We need to calculate the loss also over the test set

In [20]:
# test on the test dataset
with torch.no_grad():
    test_l = 0
    for X, y in data_iter(batch_size, X_test, Y_test):
        test_l += squared_loss(linreg(X, weights, bias), y).sum()
    test_l /= len(X_test)
    print(f'loss on the test dataset {float(test_l):f}')

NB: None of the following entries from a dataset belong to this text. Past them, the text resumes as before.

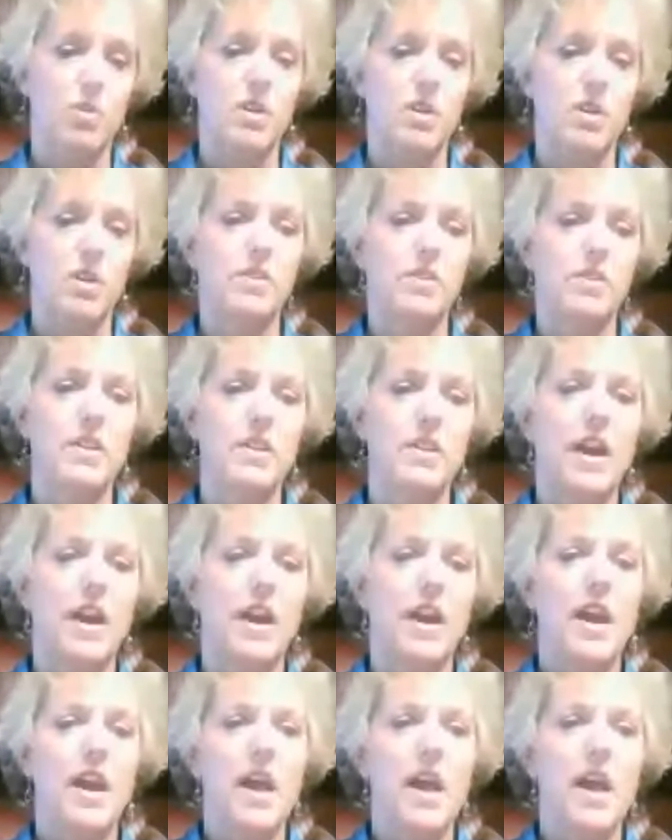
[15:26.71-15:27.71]
life
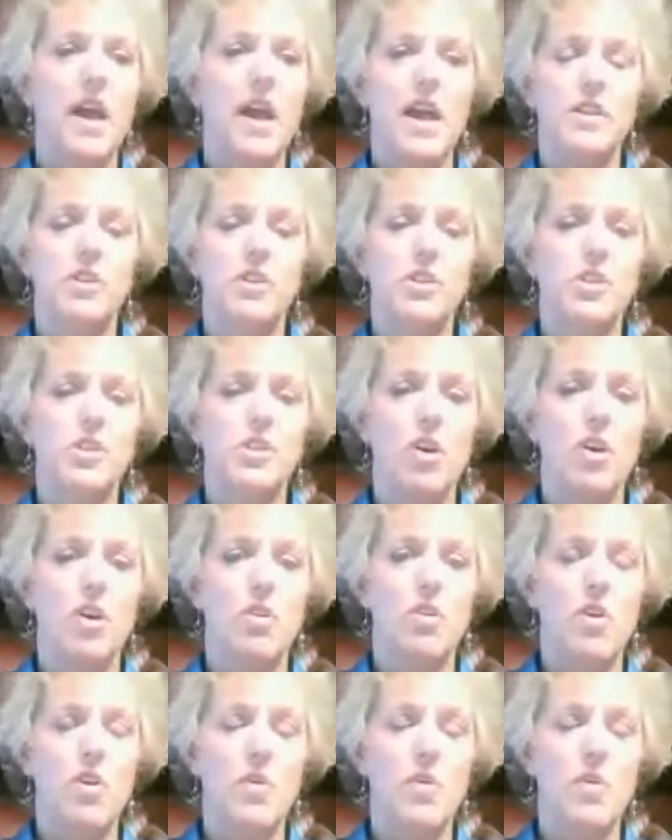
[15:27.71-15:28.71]
source.
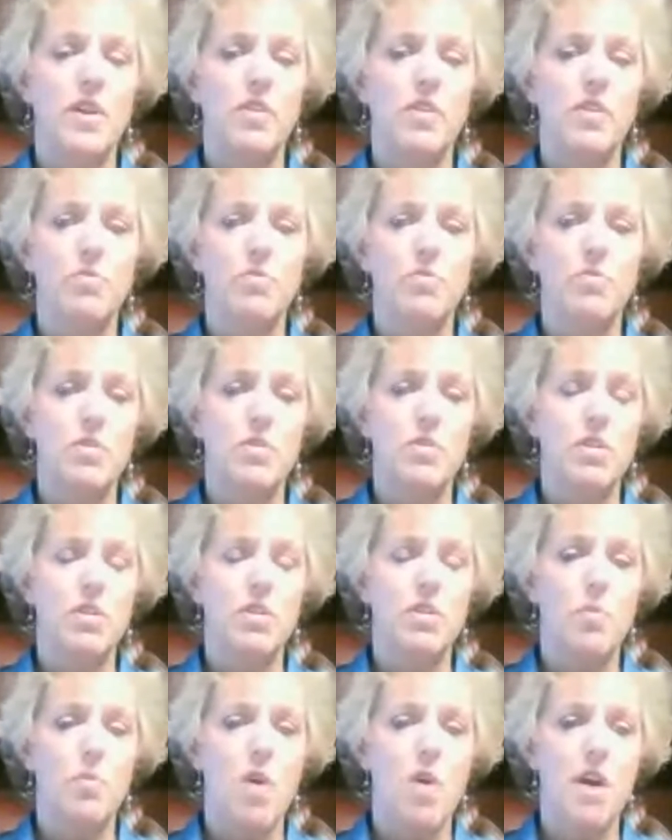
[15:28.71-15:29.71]
And so
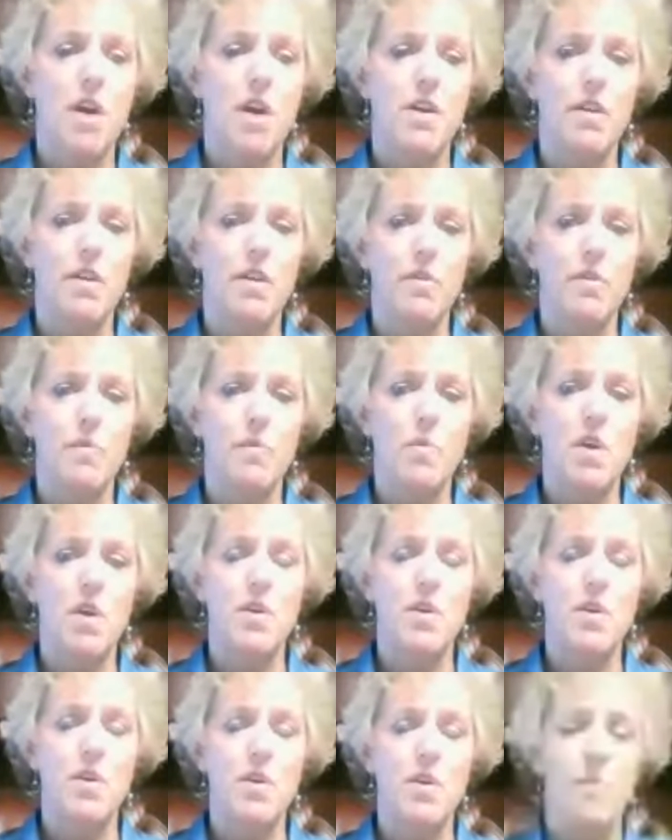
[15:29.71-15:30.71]
going through the
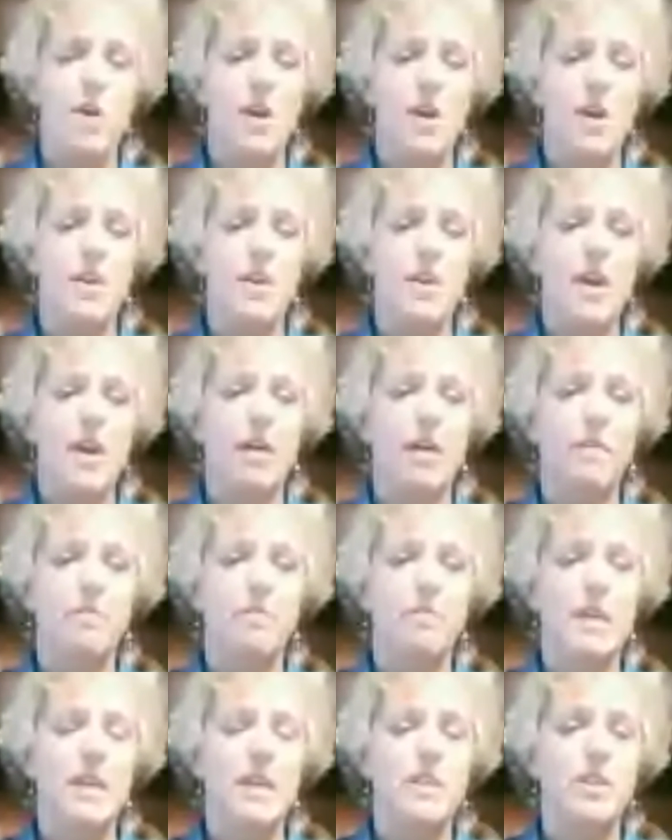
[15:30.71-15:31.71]
Water
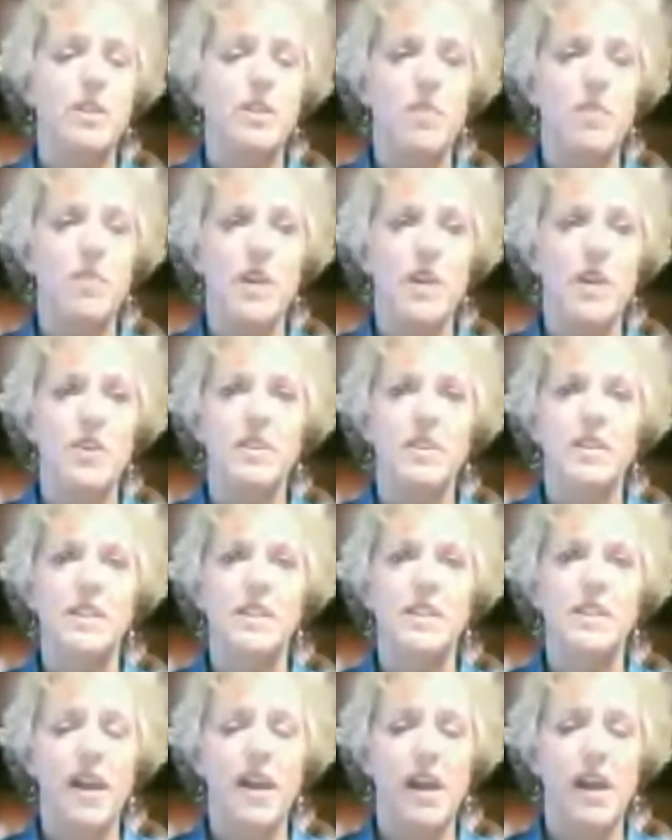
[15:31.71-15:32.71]
101 helped me
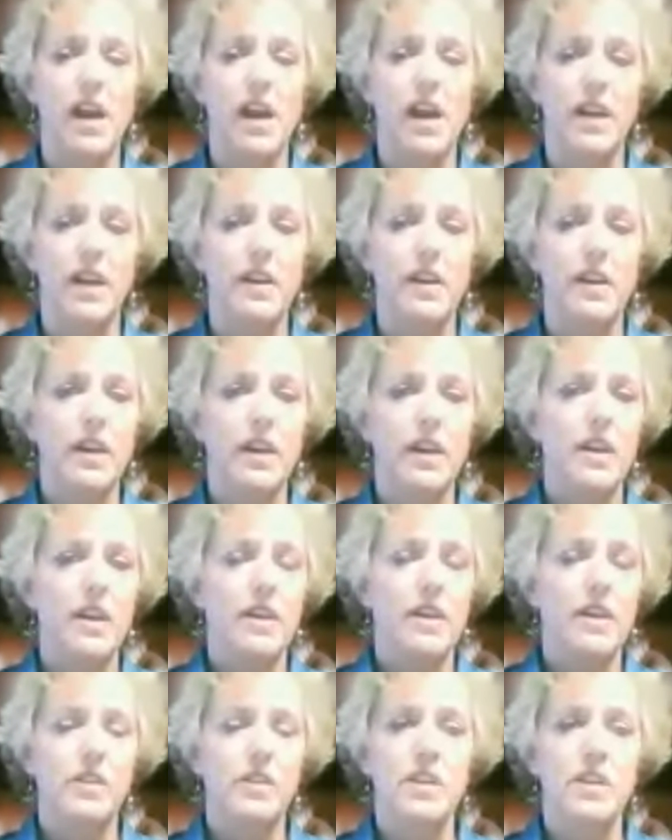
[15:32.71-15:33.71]
to understand
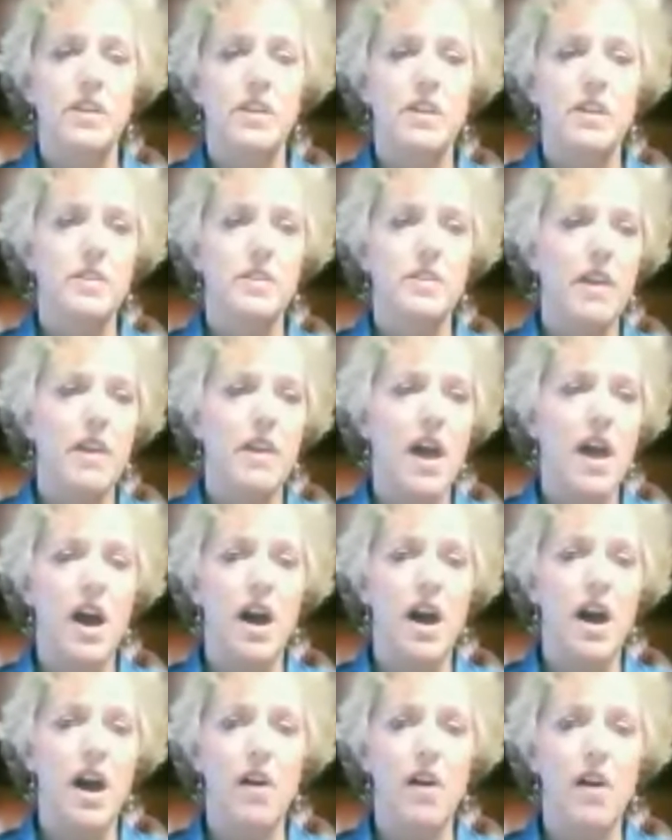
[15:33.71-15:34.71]
just
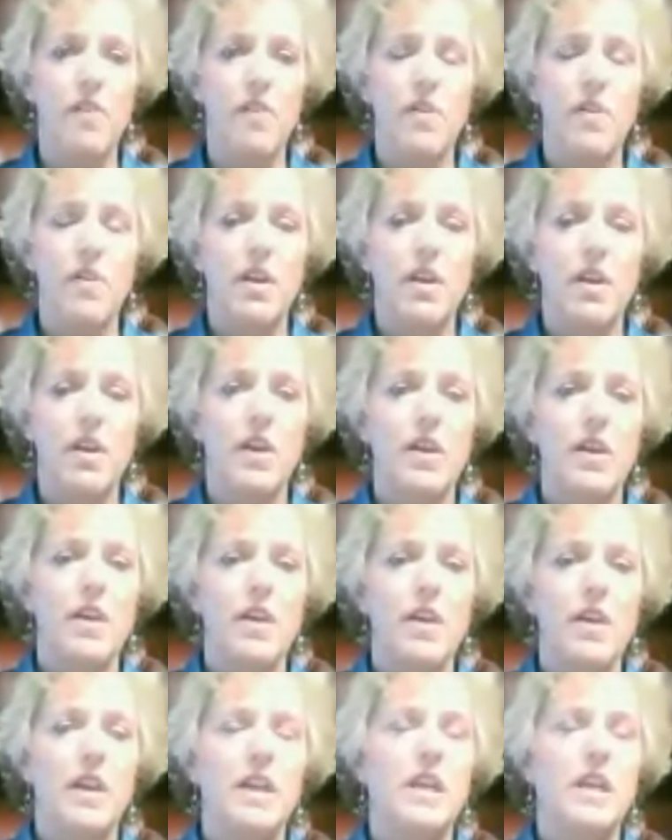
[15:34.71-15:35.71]
how
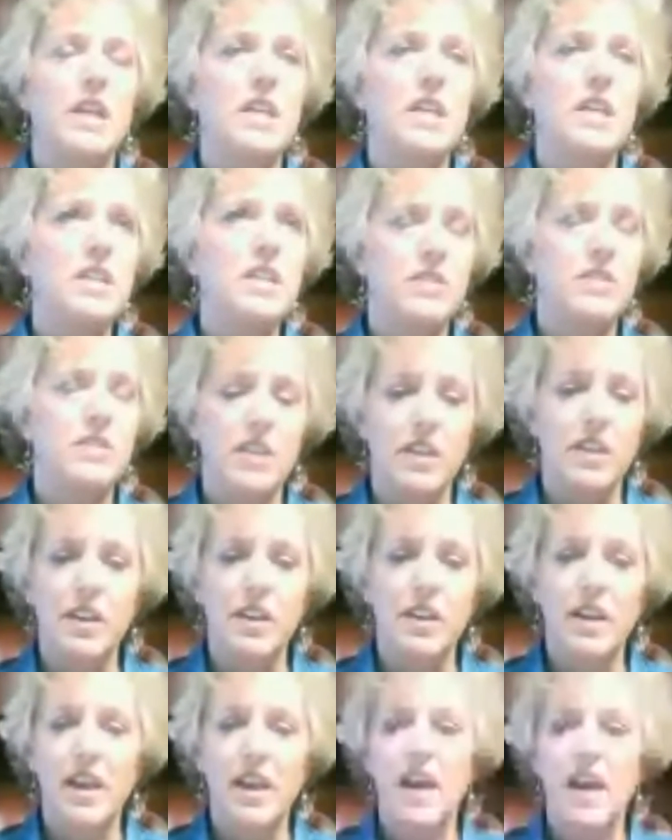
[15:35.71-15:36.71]

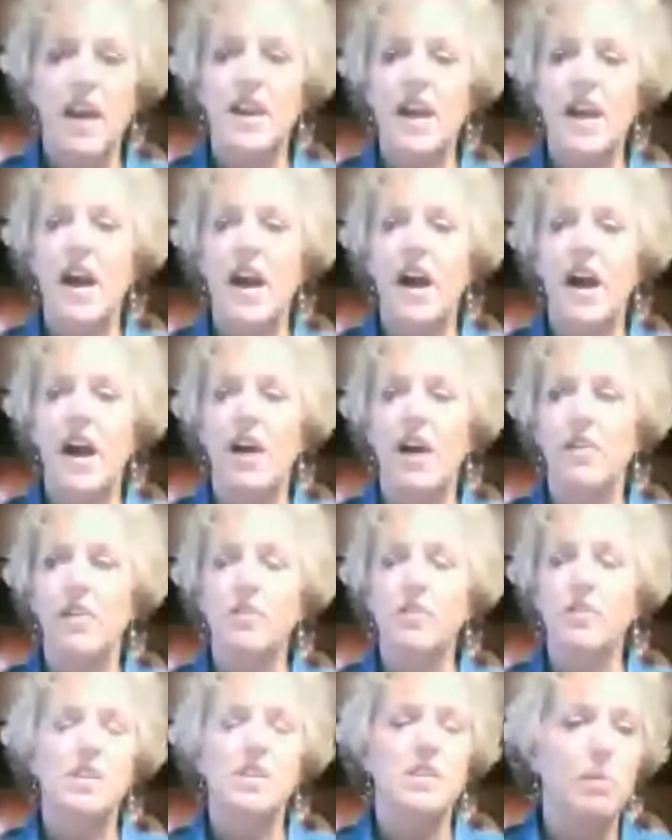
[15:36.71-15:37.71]
easy and
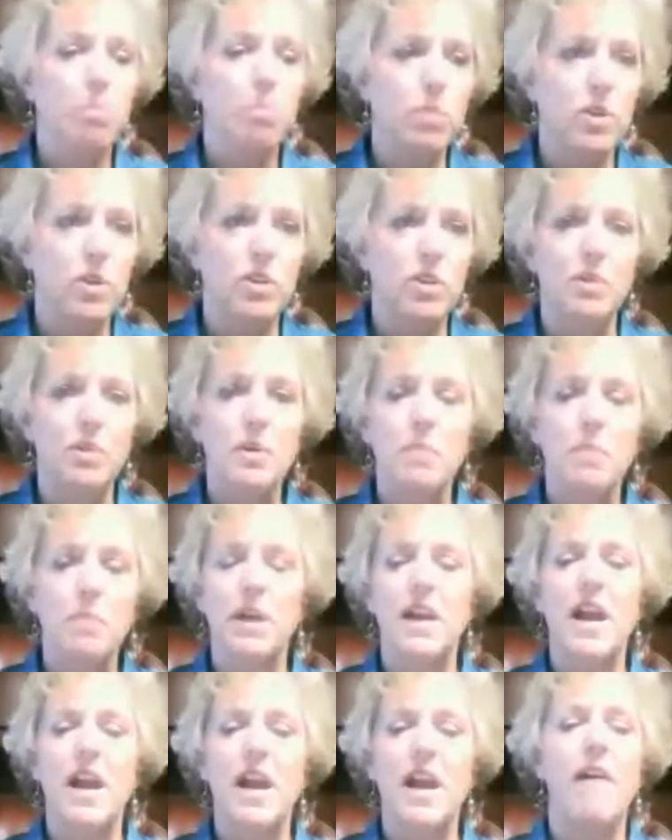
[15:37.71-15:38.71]
how simple,
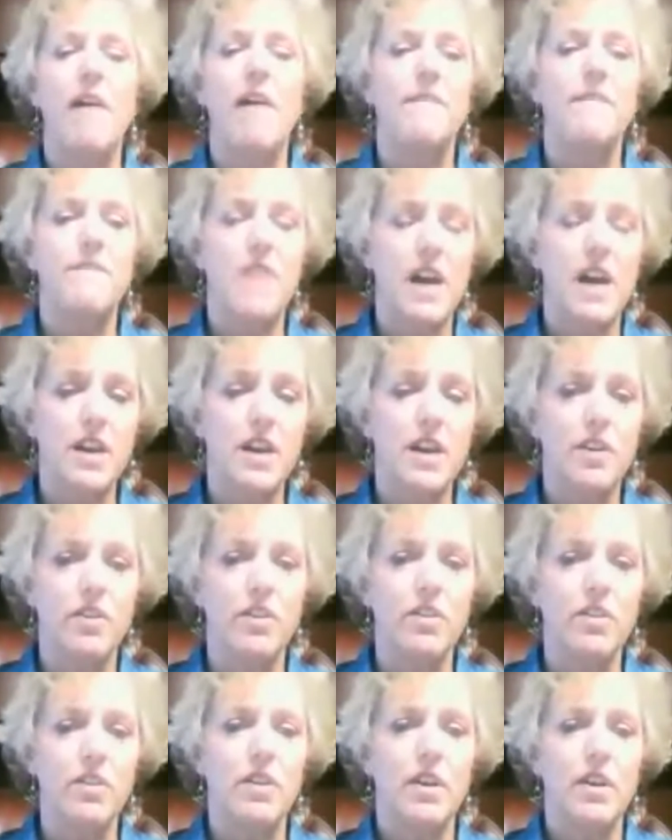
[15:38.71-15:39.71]
but how
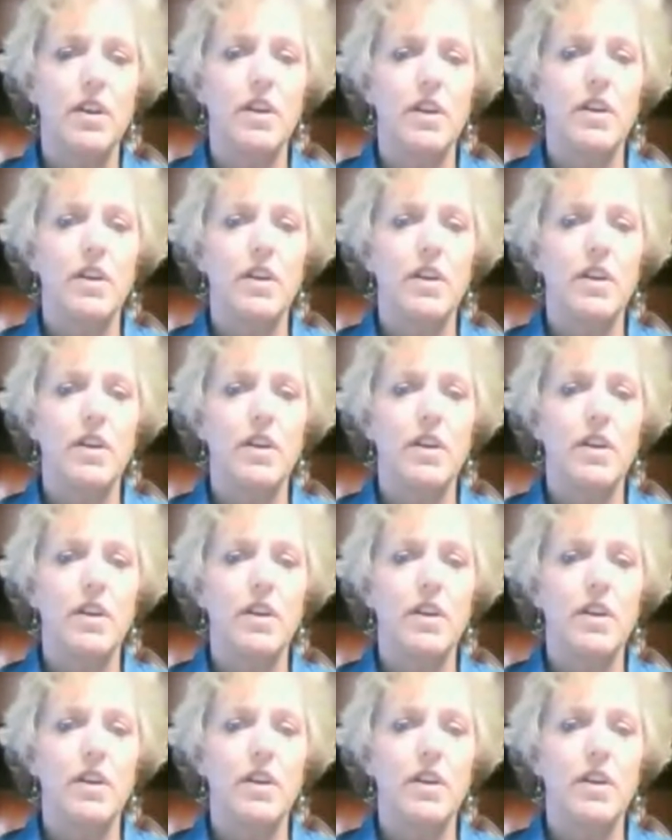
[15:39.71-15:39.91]
vital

loss on the test dataset 0.337425


## Results

Finally, the obtained predictions are the following

In [43]:
def denormalize_features(train,test):
    global scaler
    # Denormalizza il training set
    X_train_denormalized = scaler.inverse_transform(train)
    X_test_denormalized = scaler.inverse_transform(test)
    return X_train_denormalized,X_test_denormalized

denorm_train,denorm_test = denormalize_features(torch.cat((X_train,Y_train.reshape(-1, 1)),1),torch.cat((X_test,Y_test.reshape(-1, 1)),1))

train_predictions = torch.round(linreg(torch.tensor(denorm_train[:,:-1],dtype=torch.float32),weights,bias))
print(train_predictions)
test_predictions = torch.round(linreg(torch.tensor(denorm_test[:,:-1],dtype=torch.float32),weights,bias))


with torch.no_grad():
    print_correctness(Y_test,test_predictions)
    
    #print_result(torch.round((train_labels * trains_std) + trains_mean),torch.round((train_predictions,test_predictions),0))

#print(train_predictions,test_predictions)

tensor([  4.,  -2.,  -2.,  ..., -11.,   2.,  -6.], grad_fn=<RoundBackward0>)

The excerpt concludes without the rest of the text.